Records excerpted from a collection:

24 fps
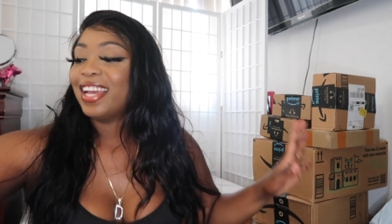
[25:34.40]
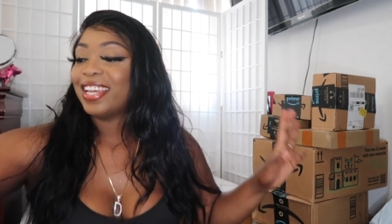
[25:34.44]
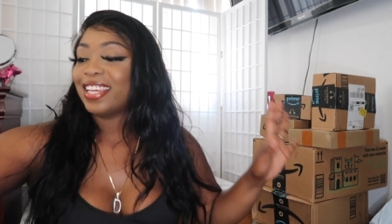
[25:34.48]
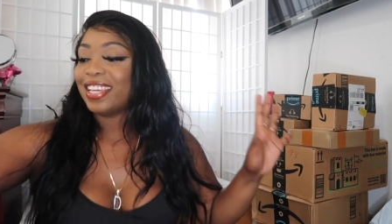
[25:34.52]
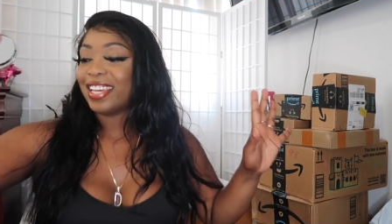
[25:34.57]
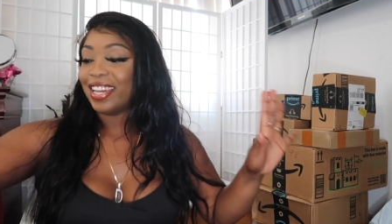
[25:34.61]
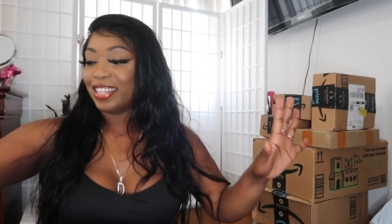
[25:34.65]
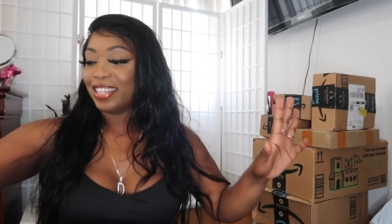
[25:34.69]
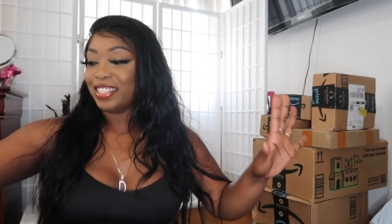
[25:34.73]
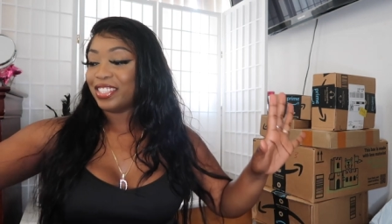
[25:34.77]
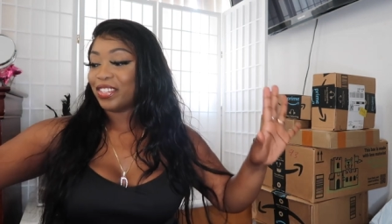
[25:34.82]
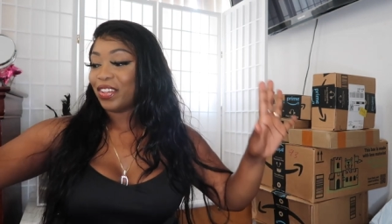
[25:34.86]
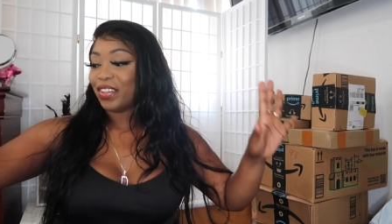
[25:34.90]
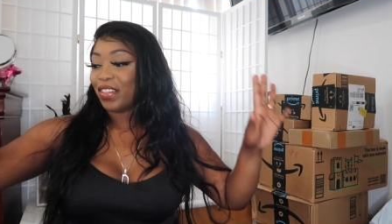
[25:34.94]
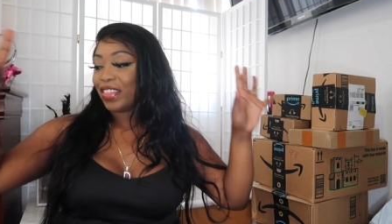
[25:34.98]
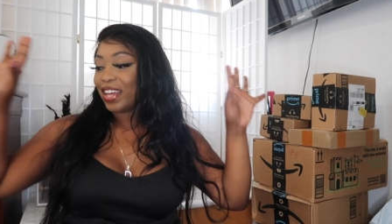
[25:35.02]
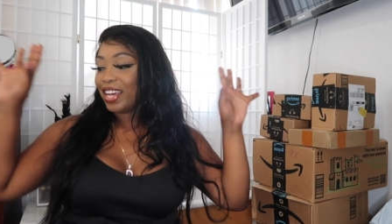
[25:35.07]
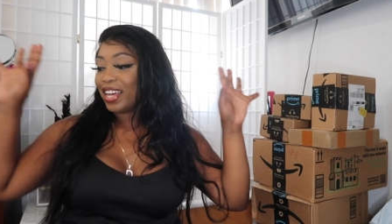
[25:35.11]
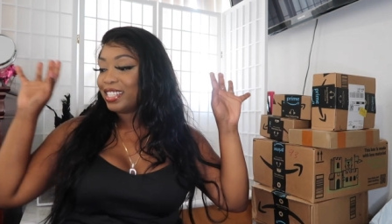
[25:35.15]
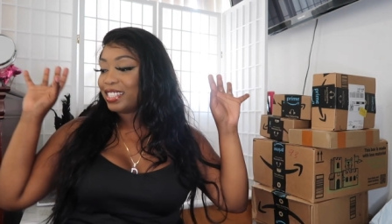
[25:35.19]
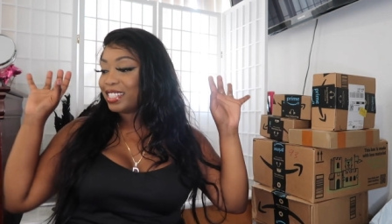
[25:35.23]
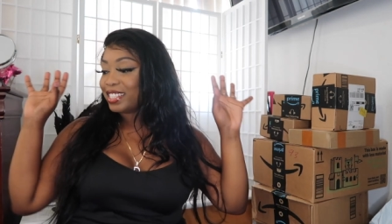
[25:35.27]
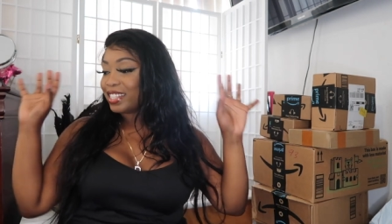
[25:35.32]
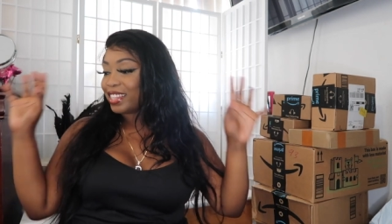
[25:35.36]
yeah so
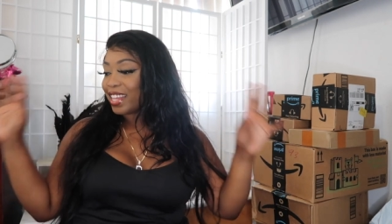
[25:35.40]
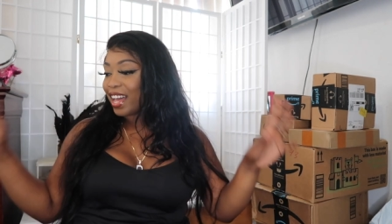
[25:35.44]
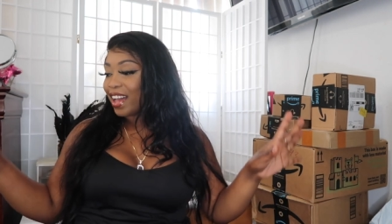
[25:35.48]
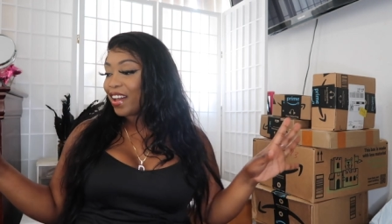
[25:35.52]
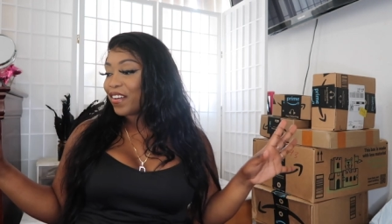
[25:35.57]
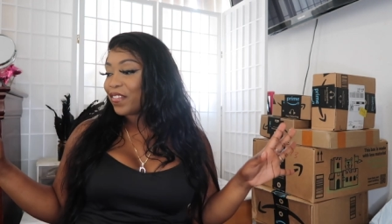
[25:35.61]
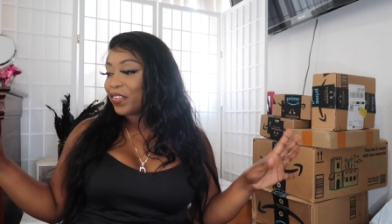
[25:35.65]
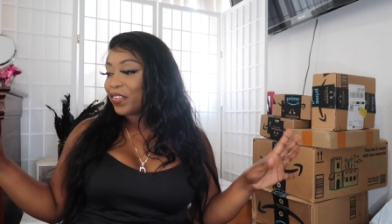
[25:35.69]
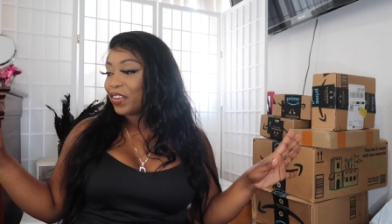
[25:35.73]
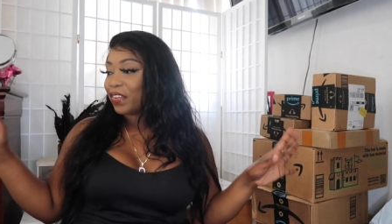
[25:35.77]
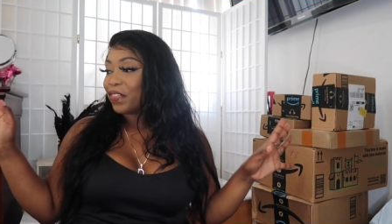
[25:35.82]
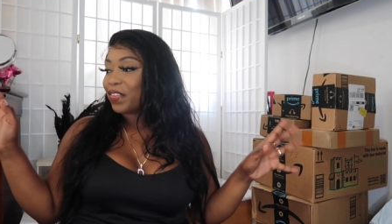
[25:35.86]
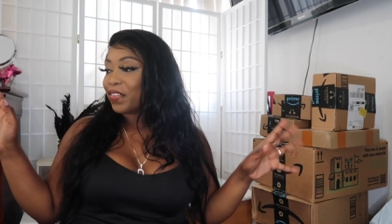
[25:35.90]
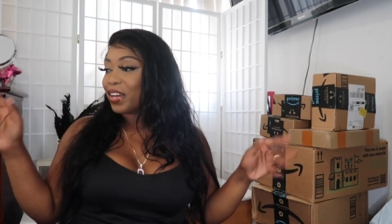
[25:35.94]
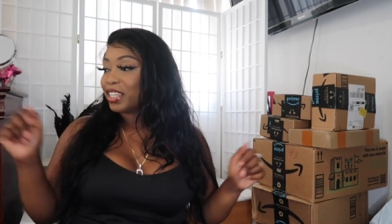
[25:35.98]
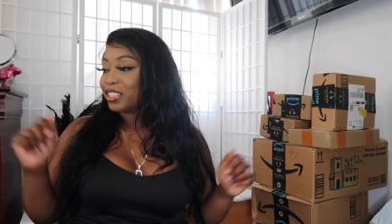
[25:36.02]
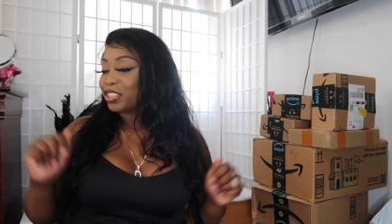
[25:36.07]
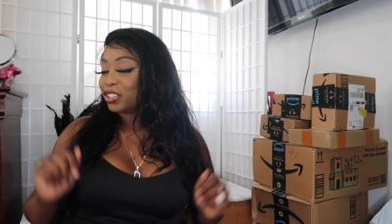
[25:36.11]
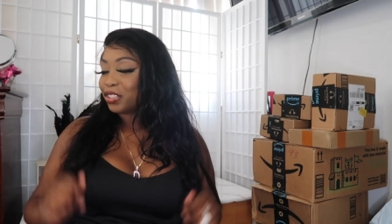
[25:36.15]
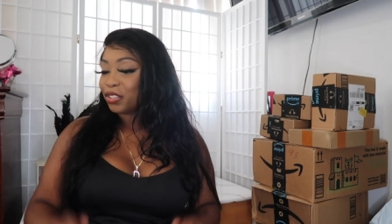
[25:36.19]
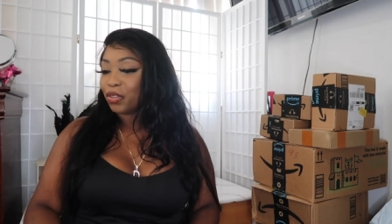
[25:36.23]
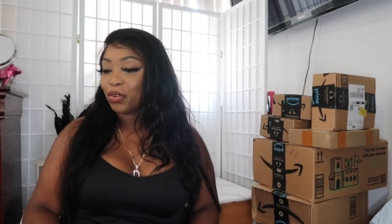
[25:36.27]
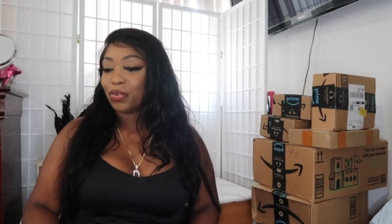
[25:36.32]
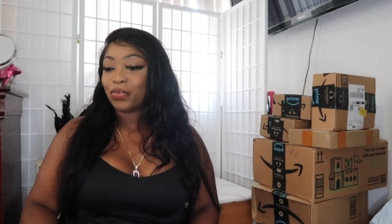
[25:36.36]
that's that for the
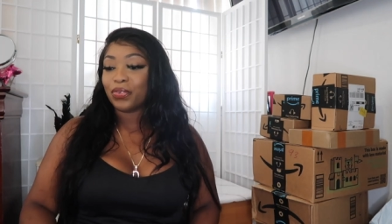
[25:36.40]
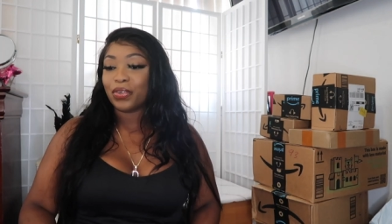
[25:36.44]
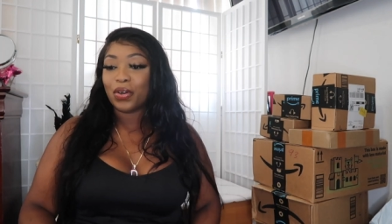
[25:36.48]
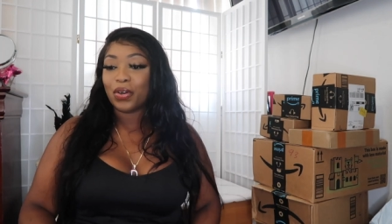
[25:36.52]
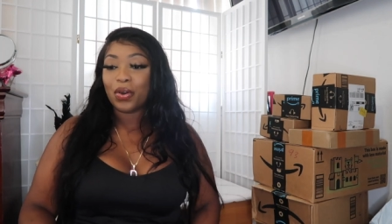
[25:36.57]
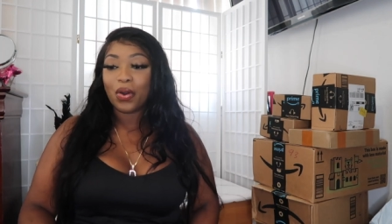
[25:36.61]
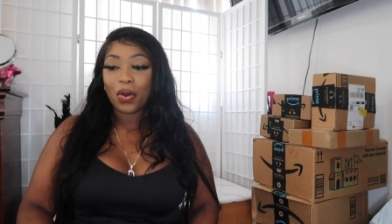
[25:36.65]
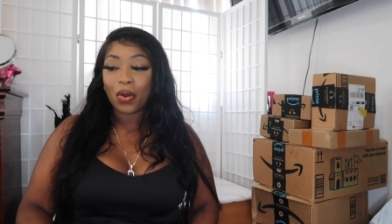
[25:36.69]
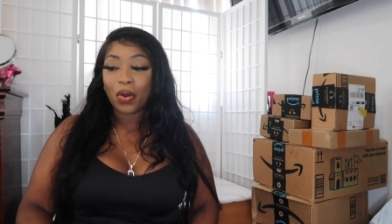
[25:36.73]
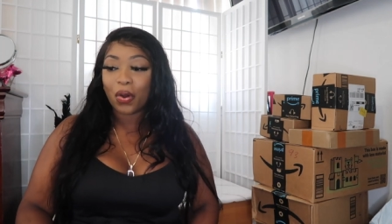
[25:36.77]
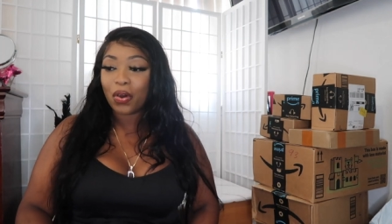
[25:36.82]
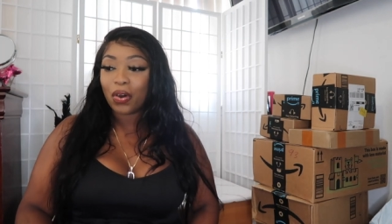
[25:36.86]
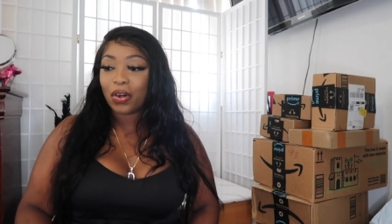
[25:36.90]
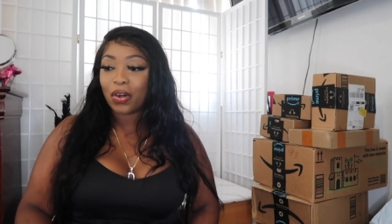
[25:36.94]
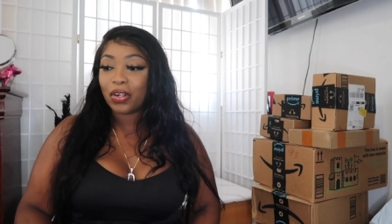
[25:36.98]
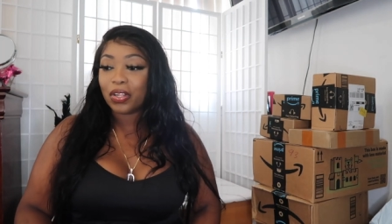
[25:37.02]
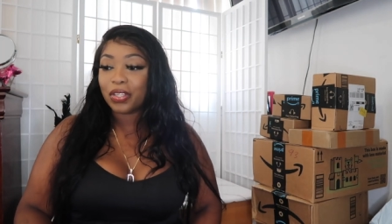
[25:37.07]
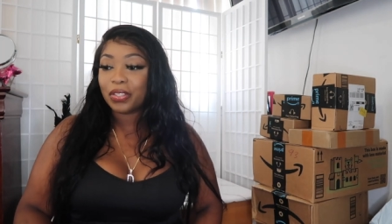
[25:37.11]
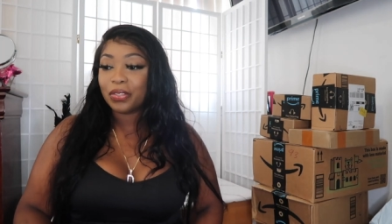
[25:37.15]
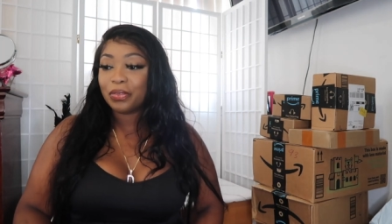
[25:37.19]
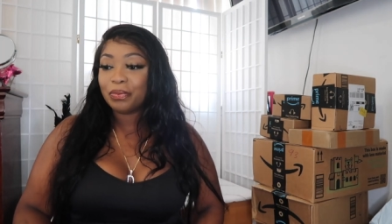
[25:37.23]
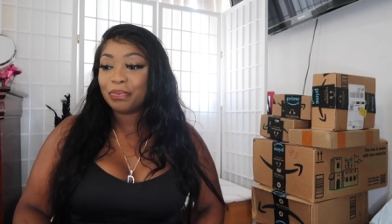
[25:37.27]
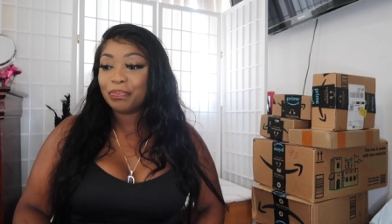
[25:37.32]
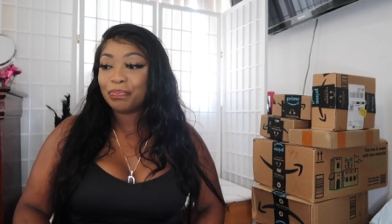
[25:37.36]
Fashion Nova
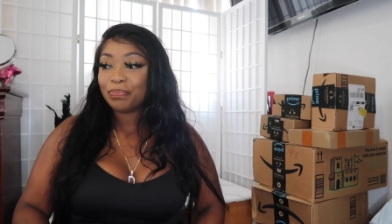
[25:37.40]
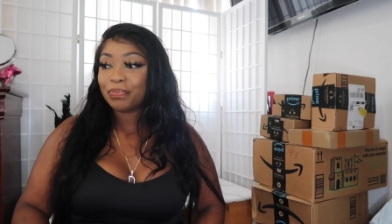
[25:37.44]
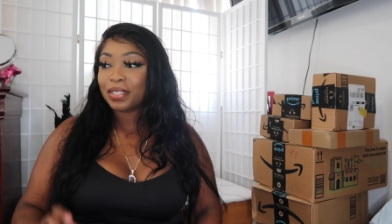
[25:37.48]
haul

## Task brief:
Repeat every record exactly, but not the pictures.

## Written answer:
24 fps
[25:34.40]
[25:34.44]
[25:34.48]
[25:34.52]
[25:34.57]
[25:34.61]
[25:34.65]
[25:34.69]
[25:34.73]
[25:34.77]
[25:34.82]
[25:34.86]
[25:34.90]
[25:34.94]
[25:34.98]
[25:35.02]
[25:35.07]
[25:35.11]
[25:35.15]
[25:35.19]
[25:35.23]
[25:35.27]
[25:35.32]
[25:35.36]
yeah so
[25:35.40]
[25:35.44]
[25:35.48]
[25:35.52]
[25:35.57]
[25:35.61]
[25:35.65]
[25:35.69]
[25:35.73]
[25:35.77]
[25:35.82]
[25:35.86]
[25:35.90]
[25:35.94]
[25:35.98]
[25:36.02]
[25:36.07]
[25:36.11]
[25:36.15]
[25:36.19]
[25:36.23]
[25:36.27]
[25:36.32]
[25:36.36]
that's that for the
[25:36.40]
[25:36.44]
[25:36.48]
[25:36.52]
[25:36.57]
[25:36.61]
[25:36.65]
[25:36.69]
[25:36.73]
[25:36.77]
[25:36.82]
[25:36.86]
[25:36.90]
[25:36.94]
[25:36.98]
[25:37.02]
[25:37.07]
[25:37.11]
[25:37.15]
[25:37.19]
[25:37.23]
[25:37.27]
[25:37.32]
[25:37.36]
Fashion Nova
[25:37.40]
[25:37.44]
[25:37.48]
haul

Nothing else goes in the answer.